|
|
|
|
|
by lightcatcher
2841 days ago
|
|
Deep learning mostly uses matrices with largest dimension <1000. The size of the matrix directly corresponds to the number of input and output units to to a fully connected layer. Even a 2000x2000 matrix is relatively small as far as non O(N^3) matrix multiplication algorithms go. The faster asymptotic algorithms have larger fixed costs and do not map as nicely to current CPU/GPU architectures. Additionally, the people capable of writing high performance matrix multiplication mostly haven't spent time on the non-N^3 algorithms. I believe every common implementation (MKL, cuBLAS, Eigen, and various other BLAS's) all use the N^3 algorithm with optimizations more focused on computer architecture (cache and register blocking, limiting instruction dependencies, SIMD) than on algorithmic cleverness. The only attempt that I know of to use a non-N^3 algorithm for practical matrix multiplication is this 2016 paper[0] called Strassens' reloaded. Figure 5 shows that their implementation of Strassen's outperforms MKL on a single core on about a (2K, 2K, 2K) matrix multiplication problem (look at upper right part of figure). However, you're rarely multiplying on a single core. Figure 6 shows that for a 10 core system, Strassen's becomes marginally faster with square matrices of size 4K, and only becomes significantly faster at size 8K. Although these results are super cool in my opinion, they're mostly not applicable to deep learning in it's current incarnation.

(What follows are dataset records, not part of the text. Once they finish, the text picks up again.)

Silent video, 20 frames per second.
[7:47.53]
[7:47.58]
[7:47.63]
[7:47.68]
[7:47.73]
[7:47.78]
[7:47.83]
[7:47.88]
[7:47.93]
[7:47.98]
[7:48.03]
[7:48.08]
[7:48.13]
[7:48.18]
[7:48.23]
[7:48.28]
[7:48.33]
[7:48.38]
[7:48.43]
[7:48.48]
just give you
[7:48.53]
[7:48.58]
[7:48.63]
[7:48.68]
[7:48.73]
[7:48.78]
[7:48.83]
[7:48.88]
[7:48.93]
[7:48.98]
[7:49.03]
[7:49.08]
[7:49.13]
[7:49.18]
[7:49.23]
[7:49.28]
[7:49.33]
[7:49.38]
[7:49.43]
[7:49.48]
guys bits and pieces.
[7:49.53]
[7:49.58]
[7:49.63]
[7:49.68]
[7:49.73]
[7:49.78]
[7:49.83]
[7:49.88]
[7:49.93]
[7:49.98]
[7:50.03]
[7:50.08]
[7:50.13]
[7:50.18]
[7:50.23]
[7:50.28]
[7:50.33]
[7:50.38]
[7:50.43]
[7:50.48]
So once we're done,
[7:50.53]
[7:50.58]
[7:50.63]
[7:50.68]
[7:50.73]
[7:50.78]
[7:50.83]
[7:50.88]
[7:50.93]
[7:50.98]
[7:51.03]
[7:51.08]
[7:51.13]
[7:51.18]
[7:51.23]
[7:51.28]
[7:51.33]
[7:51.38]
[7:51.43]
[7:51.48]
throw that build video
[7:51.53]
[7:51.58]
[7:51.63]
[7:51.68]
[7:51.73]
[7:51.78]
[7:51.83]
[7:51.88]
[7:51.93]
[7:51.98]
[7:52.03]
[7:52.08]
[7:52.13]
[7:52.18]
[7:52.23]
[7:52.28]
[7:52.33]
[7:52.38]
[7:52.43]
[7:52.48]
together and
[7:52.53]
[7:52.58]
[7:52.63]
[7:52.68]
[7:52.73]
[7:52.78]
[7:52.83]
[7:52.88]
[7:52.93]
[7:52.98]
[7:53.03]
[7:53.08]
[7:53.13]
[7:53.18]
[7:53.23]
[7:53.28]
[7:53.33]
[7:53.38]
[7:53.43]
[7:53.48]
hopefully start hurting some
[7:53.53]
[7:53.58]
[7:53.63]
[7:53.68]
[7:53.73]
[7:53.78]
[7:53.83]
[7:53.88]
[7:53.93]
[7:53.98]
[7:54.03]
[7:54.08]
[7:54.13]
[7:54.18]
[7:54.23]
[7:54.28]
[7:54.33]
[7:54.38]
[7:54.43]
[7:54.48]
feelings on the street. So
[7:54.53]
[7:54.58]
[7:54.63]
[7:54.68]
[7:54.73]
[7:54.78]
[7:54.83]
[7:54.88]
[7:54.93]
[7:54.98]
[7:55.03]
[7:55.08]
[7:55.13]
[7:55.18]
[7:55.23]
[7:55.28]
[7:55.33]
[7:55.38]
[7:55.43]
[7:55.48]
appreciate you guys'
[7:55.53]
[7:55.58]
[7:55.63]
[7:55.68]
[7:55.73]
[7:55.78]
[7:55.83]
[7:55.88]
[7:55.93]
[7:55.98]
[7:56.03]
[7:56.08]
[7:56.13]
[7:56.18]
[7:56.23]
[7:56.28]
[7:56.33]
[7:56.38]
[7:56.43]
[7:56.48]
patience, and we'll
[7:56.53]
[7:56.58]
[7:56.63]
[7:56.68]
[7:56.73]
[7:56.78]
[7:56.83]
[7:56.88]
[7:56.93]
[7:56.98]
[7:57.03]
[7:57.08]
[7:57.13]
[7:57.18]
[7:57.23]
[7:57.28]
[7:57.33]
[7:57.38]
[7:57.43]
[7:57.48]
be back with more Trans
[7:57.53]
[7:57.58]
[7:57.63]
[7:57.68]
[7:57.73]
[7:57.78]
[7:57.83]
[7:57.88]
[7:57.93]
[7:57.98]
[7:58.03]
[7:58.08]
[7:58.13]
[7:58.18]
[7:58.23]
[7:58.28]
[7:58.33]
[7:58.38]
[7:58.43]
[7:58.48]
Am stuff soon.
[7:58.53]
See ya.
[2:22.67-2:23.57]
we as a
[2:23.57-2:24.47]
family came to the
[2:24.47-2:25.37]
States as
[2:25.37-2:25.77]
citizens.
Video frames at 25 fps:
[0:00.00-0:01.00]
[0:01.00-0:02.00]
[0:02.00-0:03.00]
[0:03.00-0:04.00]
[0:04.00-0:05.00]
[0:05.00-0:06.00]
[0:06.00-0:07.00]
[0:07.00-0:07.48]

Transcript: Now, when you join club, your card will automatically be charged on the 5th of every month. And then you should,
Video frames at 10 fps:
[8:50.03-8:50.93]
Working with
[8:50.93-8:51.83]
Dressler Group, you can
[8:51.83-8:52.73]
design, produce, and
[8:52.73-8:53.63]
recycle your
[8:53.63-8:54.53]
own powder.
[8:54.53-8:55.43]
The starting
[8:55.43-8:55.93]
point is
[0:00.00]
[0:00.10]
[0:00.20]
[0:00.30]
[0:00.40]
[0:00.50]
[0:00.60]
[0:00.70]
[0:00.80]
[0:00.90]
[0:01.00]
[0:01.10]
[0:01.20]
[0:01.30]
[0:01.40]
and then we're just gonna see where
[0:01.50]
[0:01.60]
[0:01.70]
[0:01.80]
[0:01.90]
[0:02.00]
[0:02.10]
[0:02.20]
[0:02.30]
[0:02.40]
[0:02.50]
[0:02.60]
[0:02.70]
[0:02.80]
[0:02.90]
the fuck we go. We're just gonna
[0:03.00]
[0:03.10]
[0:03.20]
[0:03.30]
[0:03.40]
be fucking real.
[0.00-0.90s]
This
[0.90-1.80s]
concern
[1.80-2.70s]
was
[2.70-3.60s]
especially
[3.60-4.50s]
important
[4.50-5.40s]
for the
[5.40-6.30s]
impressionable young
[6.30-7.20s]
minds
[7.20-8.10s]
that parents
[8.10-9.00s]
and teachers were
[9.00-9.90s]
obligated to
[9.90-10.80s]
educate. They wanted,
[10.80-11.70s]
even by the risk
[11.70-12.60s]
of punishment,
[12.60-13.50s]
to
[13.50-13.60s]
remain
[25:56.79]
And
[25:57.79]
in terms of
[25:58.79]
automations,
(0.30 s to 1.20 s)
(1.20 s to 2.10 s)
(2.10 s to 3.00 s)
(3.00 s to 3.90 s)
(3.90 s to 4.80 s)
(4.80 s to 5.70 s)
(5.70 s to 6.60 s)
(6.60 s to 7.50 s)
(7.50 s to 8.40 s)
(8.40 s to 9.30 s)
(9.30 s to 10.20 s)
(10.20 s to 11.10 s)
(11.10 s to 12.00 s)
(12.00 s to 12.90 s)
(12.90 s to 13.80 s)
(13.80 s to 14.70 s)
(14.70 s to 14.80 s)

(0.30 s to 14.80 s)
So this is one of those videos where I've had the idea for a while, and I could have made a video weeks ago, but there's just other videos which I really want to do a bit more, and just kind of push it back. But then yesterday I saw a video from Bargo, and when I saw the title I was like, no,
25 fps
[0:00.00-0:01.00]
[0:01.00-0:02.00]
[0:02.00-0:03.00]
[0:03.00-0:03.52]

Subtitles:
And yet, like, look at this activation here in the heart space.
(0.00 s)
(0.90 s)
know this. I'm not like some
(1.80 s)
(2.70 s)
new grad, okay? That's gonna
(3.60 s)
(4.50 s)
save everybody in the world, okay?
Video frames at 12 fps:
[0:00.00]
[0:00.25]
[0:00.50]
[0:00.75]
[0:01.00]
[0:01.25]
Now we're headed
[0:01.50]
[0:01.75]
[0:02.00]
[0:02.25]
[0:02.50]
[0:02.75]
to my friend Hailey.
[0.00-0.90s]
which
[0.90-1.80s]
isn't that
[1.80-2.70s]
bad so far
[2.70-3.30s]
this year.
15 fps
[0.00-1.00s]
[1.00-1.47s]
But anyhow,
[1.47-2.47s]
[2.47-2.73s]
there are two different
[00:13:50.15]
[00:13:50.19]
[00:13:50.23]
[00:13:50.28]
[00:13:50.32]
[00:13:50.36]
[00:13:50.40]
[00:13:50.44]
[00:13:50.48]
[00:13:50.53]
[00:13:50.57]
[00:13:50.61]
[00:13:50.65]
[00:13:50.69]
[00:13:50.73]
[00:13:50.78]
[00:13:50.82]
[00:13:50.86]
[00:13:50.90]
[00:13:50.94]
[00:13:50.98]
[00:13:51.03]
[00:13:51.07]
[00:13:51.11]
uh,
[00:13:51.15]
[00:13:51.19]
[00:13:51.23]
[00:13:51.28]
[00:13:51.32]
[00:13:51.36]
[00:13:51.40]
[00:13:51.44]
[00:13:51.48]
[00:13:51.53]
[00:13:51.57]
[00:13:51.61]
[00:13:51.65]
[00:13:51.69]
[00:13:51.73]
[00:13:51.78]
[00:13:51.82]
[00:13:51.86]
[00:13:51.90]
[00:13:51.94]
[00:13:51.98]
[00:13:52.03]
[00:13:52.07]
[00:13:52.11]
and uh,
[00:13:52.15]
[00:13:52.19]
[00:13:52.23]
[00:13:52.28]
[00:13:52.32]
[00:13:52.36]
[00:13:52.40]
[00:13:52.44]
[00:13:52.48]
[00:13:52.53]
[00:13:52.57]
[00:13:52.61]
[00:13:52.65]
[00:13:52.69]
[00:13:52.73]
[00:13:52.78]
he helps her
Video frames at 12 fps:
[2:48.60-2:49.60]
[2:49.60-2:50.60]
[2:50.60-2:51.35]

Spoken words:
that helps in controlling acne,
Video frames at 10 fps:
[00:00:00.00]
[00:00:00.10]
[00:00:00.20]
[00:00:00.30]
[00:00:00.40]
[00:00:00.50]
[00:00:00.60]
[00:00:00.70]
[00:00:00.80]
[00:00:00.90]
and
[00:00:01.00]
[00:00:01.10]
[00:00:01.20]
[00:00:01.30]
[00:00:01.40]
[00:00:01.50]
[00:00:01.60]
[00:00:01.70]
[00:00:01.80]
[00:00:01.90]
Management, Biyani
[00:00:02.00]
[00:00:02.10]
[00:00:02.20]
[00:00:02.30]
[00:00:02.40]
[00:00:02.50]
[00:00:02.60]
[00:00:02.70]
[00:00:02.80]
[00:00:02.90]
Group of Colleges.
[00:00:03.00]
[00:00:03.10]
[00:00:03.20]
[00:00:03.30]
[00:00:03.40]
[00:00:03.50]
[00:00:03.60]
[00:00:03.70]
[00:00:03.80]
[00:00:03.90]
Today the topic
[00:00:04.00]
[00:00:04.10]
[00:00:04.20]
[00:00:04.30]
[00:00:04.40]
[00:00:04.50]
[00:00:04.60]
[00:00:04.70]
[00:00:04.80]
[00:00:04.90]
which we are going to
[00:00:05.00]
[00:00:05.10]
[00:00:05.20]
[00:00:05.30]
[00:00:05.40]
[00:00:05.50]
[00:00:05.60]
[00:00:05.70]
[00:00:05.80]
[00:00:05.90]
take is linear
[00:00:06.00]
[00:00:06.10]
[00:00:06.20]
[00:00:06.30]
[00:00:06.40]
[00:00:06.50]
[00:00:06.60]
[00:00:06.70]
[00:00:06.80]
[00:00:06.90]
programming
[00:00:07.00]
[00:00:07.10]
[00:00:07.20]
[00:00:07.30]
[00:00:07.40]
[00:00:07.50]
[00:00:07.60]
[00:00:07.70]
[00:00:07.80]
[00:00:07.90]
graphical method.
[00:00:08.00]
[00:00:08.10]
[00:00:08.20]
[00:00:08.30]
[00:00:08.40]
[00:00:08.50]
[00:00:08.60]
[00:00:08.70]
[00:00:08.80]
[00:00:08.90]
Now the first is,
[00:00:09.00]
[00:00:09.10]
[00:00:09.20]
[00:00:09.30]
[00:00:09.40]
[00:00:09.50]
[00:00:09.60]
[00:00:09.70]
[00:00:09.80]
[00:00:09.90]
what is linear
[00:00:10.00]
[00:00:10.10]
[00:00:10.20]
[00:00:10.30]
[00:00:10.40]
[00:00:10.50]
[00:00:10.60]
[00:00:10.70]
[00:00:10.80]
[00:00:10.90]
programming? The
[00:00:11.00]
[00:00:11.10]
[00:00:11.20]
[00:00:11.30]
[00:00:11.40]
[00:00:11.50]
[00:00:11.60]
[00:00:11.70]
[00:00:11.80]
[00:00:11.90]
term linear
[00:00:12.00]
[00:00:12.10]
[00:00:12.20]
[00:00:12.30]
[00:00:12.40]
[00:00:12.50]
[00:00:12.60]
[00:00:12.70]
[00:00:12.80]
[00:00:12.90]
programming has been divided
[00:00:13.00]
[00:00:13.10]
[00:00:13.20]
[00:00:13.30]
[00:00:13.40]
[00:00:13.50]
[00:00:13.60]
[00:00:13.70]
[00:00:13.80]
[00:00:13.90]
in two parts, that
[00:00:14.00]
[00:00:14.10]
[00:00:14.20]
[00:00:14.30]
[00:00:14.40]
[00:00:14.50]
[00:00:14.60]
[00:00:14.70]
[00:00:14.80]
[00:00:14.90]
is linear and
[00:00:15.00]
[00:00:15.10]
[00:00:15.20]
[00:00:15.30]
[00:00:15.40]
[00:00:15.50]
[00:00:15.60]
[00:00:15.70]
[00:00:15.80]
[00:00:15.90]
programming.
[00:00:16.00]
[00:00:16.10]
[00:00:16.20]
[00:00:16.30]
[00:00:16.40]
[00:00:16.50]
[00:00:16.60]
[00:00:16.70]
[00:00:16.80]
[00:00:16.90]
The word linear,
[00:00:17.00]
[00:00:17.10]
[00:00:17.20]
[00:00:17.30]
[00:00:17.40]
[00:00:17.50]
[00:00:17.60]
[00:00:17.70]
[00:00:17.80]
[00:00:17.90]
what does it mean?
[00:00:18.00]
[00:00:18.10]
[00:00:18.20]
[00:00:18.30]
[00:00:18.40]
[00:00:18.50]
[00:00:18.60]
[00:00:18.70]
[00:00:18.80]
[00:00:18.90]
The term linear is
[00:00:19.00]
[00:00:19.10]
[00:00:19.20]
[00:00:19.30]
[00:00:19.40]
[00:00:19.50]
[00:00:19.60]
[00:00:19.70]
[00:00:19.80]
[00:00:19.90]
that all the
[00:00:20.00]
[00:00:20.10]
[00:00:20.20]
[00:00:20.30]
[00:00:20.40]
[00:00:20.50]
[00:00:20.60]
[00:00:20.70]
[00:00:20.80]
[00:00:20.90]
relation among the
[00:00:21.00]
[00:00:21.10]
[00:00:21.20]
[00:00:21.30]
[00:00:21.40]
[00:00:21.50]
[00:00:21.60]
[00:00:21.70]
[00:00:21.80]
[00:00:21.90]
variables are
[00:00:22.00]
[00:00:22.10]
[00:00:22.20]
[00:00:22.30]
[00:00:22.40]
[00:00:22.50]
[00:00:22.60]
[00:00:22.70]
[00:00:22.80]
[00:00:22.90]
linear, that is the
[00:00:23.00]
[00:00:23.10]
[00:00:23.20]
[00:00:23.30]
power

Finally, Strassen's algorithm is one of the simplest non-N^3 matmul algorithms (known since 1969, complexity O(n^2.8)) and I believe it has much lower fixed costs than something more recent that has complexity more like O(n^2.37). [0] Strassen's Reloaded paper: https://www.cs.utexas.edu/~jianyu/papers/sc16.pdf |
|
And I also hadn't looked closely enough to see if amount of training data influenced matrix size. Makes sense that it would only influence a single dimension.